Aim of the exercise:
Retype every entry below without pictures.

Data shown:
• • • • • • •

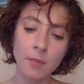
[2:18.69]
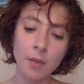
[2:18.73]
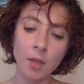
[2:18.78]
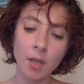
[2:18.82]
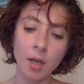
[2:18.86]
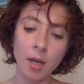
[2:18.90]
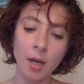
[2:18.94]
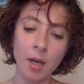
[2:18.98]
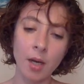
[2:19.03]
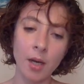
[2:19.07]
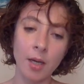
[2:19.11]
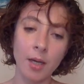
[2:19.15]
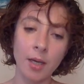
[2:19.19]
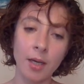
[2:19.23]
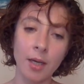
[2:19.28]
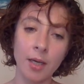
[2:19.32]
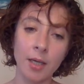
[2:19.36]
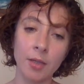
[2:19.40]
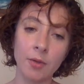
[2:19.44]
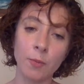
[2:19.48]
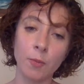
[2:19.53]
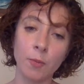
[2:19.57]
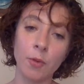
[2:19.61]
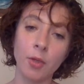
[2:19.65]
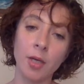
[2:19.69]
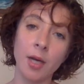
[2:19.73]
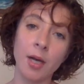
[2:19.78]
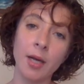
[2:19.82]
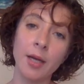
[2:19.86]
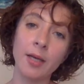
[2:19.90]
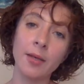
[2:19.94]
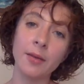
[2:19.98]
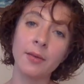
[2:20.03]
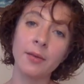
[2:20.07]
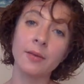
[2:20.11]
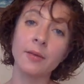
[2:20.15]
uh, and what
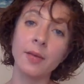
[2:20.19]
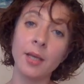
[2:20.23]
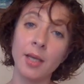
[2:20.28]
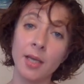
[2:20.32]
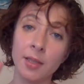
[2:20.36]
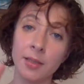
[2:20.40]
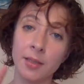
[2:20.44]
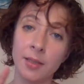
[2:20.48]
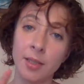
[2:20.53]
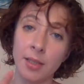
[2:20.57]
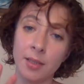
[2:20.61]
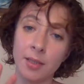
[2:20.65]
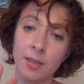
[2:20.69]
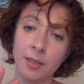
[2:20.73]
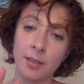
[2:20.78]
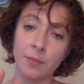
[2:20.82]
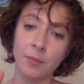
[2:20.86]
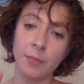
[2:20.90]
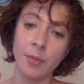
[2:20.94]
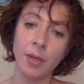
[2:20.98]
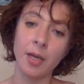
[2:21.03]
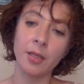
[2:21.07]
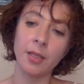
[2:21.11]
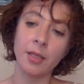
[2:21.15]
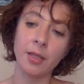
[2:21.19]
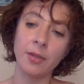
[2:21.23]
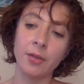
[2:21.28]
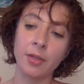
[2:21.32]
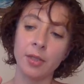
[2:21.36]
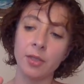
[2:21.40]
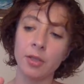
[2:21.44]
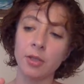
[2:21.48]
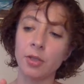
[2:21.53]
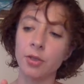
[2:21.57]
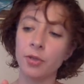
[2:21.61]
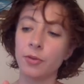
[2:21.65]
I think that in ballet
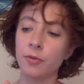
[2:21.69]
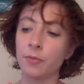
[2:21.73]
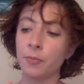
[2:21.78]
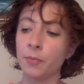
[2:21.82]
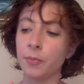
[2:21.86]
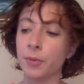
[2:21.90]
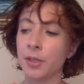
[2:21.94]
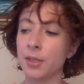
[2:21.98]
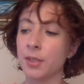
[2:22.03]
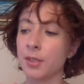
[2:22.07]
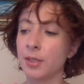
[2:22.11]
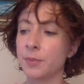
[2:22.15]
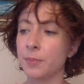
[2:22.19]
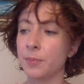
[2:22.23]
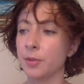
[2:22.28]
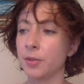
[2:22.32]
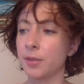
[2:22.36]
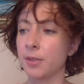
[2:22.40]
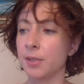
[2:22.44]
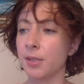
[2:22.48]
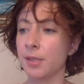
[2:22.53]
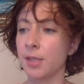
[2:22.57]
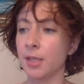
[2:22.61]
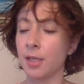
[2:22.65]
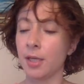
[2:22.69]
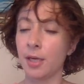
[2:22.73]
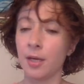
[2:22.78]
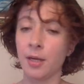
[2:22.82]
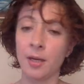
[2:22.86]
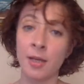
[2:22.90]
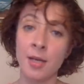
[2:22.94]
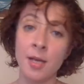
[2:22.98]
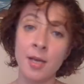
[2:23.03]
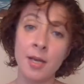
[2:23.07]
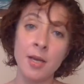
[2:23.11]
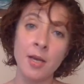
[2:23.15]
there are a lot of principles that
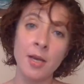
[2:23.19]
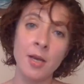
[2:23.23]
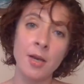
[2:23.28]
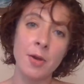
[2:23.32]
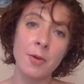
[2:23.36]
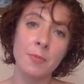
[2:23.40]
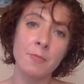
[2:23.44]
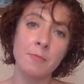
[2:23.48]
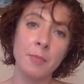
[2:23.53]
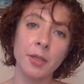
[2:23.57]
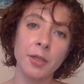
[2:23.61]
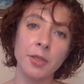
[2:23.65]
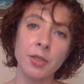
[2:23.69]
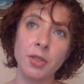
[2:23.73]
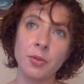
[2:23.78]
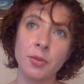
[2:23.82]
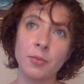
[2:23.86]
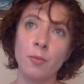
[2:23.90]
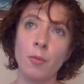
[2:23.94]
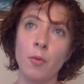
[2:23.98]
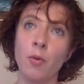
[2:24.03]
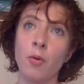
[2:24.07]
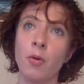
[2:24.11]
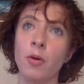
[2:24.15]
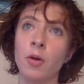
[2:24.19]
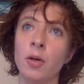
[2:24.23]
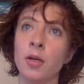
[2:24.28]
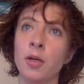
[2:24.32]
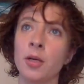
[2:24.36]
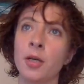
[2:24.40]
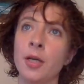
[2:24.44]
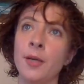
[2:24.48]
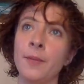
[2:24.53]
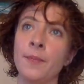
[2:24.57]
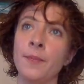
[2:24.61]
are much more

• • • • • • •

Solution to the exercise:
[2:18.69]
[2:18.73]
[2:18.78]
[2:18.82]
[2:18.86]
[2:18.90]
[2:18.94]
[2:18.98]
[2:19.03]
[2:19.07]
[2:19.11]
[2:19.15]
[2:19.19]
[2:19.23]
[2:19.28]
[2:19.32]
[2:19.36]
[2:19.40]
[2:19.44]
[2:19.48]
[2:19.53]
[2:19.57]
[2:19.61]
[2:19.65]
[2:19.69]
[2:19.73]
[2:19.78]
[2:19.82]
[2:19.86]
[2:19.90]
[2:19.94]
[2:19.98]
[2:20.03]
[2:20.07]
[2:20.11]
[2:20.15]
uh, and what
[2:20.19]
[2:20.23]
[2:20.28]
[2:20.32]
[2:20.36]
[2:20.40]
[2:20.44]
[2:20.48]
[2:20.53]
[2:20.57]
[2:20.61]
[2:20.65]
[2:20.69]
[2:20.73]
[2:20.78]
[2:20.82]
[2:20.86]
[2:20.90]
[2:20.94]
[2:20.98]
[2:21.03]
[2:21.07]
[2:21.11]
[2:21.15]
[2:21.19]
[2:21.23]
[2:21.28]
[2:21.32]
[2:21.36]
[2:21.40]
[2:21.44]
[2:21.48]
[2:21.53]
[2:21.57]
[2:21.61]
[2:21.65]
I think that in ballet
[2:21.69]
[2:21.73]
[2:21.78]
[2:21.82]
[2:21.86]
[2:21.90]
[2:21.94]
[2:21.98]
[2:22.03]
[2:22.07]
[2:22.11]
[2:22.15]
[2:22.19]
[2:22.23]
[2:22.28]
[2:22.32]
[2:22.36]
[2:22.40]
[2:22.44]
[2:22.48]
[2:22.53]
[2:22.57]
[2:22.61]
[2:22.65]
[2:22.69]
[2:22.73]
[2:22.78]
[2:22.82]
[2:22.86]
[2:22.90]
[2:22.94]
[2:22.98]
[2:23.03]
[2:23.07]
[2:23.11]
[2:23.15]
there are a lot of principles that
[2:23.19]
[2:23.23]
[2:23.28]
[2:23.32]
[2:23.36]
[2:23.40]
[2:23.44]
[2:23.48]
[2:23.53]
[2:23.57]
[2:23.61]
[2:23.65]
[2:23.69]
[2:23.73]
[2:23.78]
[2:23.82]
[2:23.86]
[2:23.90]
[2:23.94]
[2:23.98]
[2:24.03]
[2:24.07]
[2:24.11]
[2:24.15]
[2:24.19]
[2:24.23]
[2:24.28]
[2:24.32]
[2:24.36]
[2:24.40]
[2:24.44]
[2:24.48]
[2:24.53]
[2:24.57]
[2:24.61]
are much more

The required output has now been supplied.